> _Input for this task_:
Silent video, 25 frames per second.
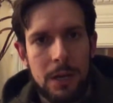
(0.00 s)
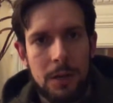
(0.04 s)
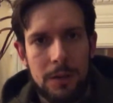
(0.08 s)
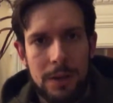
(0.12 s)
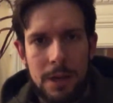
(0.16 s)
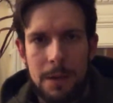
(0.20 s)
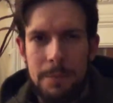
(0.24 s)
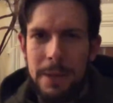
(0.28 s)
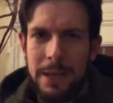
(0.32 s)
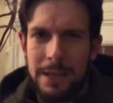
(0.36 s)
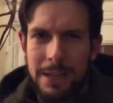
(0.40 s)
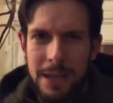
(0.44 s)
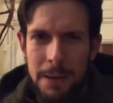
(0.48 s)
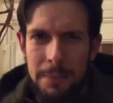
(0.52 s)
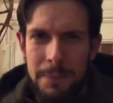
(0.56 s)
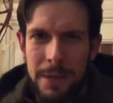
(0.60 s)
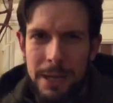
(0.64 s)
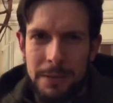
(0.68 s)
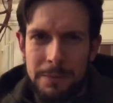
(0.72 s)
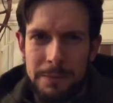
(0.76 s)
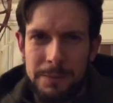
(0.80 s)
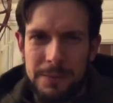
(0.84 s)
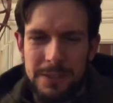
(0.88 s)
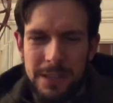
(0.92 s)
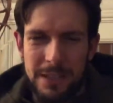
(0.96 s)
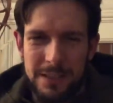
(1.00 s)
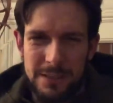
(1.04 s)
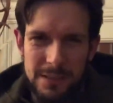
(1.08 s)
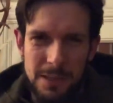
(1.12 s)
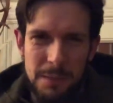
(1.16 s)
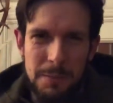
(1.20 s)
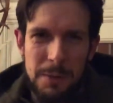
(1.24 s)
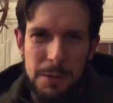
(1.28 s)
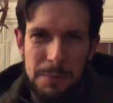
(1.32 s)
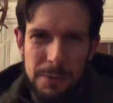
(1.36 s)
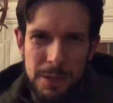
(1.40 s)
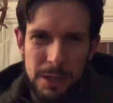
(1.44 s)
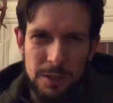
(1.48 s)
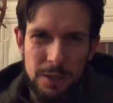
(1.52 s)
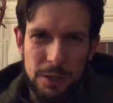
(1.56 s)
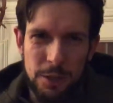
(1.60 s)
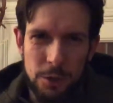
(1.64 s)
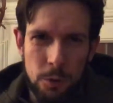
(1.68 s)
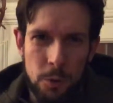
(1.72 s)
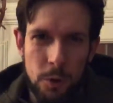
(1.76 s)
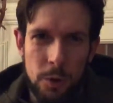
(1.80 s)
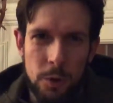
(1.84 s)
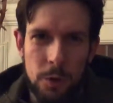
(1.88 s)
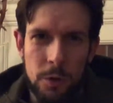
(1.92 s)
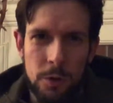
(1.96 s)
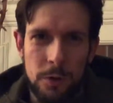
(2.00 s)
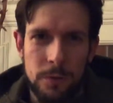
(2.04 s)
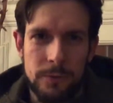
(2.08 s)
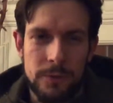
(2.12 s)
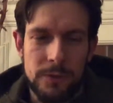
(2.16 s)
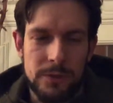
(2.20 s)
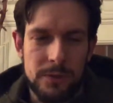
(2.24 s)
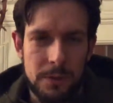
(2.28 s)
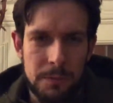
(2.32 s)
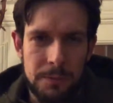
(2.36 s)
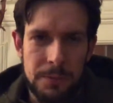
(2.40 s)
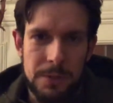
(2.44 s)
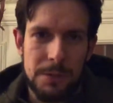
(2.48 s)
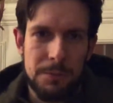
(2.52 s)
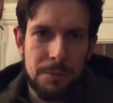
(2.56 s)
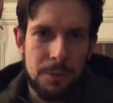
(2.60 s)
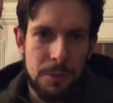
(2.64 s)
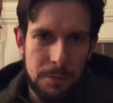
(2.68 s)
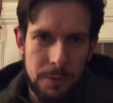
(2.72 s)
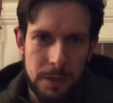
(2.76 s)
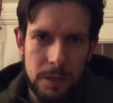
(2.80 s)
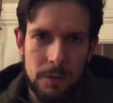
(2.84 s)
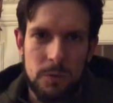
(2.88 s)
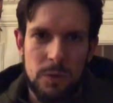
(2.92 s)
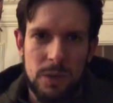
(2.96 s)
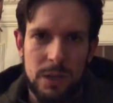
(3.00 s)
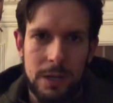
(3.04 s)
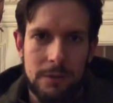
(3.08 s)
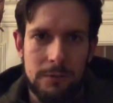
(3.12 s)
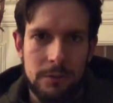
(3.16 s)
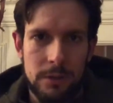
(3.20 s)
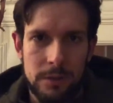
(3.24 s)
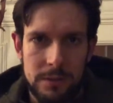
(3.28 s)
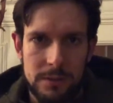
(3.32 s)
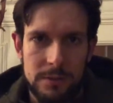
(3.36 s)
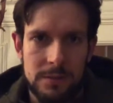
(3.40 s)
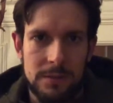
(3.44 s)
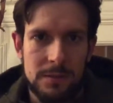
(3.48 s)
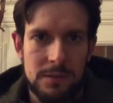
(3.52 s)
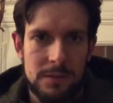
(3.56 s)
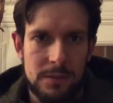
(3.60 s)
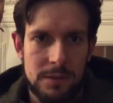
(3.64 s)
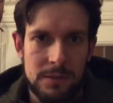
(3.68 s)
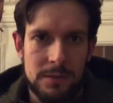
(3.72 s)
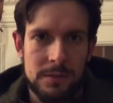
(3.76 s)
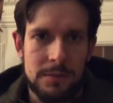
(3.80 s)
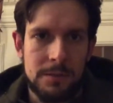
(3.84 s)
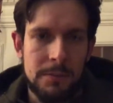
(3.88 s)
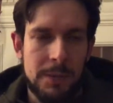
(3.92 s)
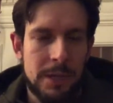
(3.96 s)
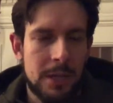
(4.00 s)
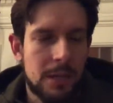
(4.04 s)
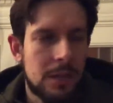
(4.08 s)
That may not make sense. That may be a little woohoo for some people, but whatever. This is me.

> _Instructions to follow_: Output the listing exactly, pictures excluded.

> _Task result_:
Silent video, 25 frames per second.
(0.00 s)
(0.04 s)
(0.08 s)
(0.12 s)
(0.16 s)
(0.20 s)
(0.24 s)
(0.28 s)
(0.32 s)
(0.36 s)
(0.40 s)
(0.44 s)
(0.48 s)
(0.52 s)
(0.56 s)
(0.60 s)
(0.64 s)
(0.68 s)
(0.72 s)
(0.76 s)
(0.80 s)
(0.84 s)
(0.88 s)
(0.92 s)
(0.96 s)
(1.00 s)
(1.04 s)
(1.08 s)
(1.12 s)
(1.16 s)
(1.20 s)
(1.24 s)
(1.28 s)
(1.32 s)
(1.36 s)
(1.40 s)
(1.44 s)
(1.48 s)
(1.52 s)
(1.56 s)
(1.60 s)
(1.64 s)
(1.68 s)
(1.72 s)
(1.76 s)
(1.80 s)
(1.84 s)
(1.88 s)
(1.92 s)
(1.96 s)
(2.00 s)
(2.04 s)
(2.08 s)
(2.12 s)
(2.16 s)
(2.20 s)
(2.24 s)
(2.28 s)
(2.32 s)
(2.36 s)
(2.40 s)
(2.44 s)
(2.48 s)
(2.52 s)
(2.56 s)
(2.60 s)
(2.64 s)
(2.68 s)
(2.72 s)
(2.76 s)
(2.80 s)
(2.84 s)
(2.88 s)
(2.92 s)
(2.96 s)
(3.00 s)
(3.04 s)
(3.08 s)
(3.12 s)
(3.16 s)
(3.20 s)
(3.24 s)
(3.28 s)
(3.32 s)
(3.36 s)
(3.40 s)
(3.44 s)
(3.48 s)
(3.52 s)
(3.56 s)
(3.60 s)
(3.64 s)
(3.68 s)
(3.72 s)
(3.76 s)
(3.80 s)
(3.84 s)
(3.88 s)
(3.92 s)
(3.96 s)
(4.00 s)
(4.04 s)
(4.08 s)
That may not make sense. That may be a little woohoo for some people, but whatever. This is me.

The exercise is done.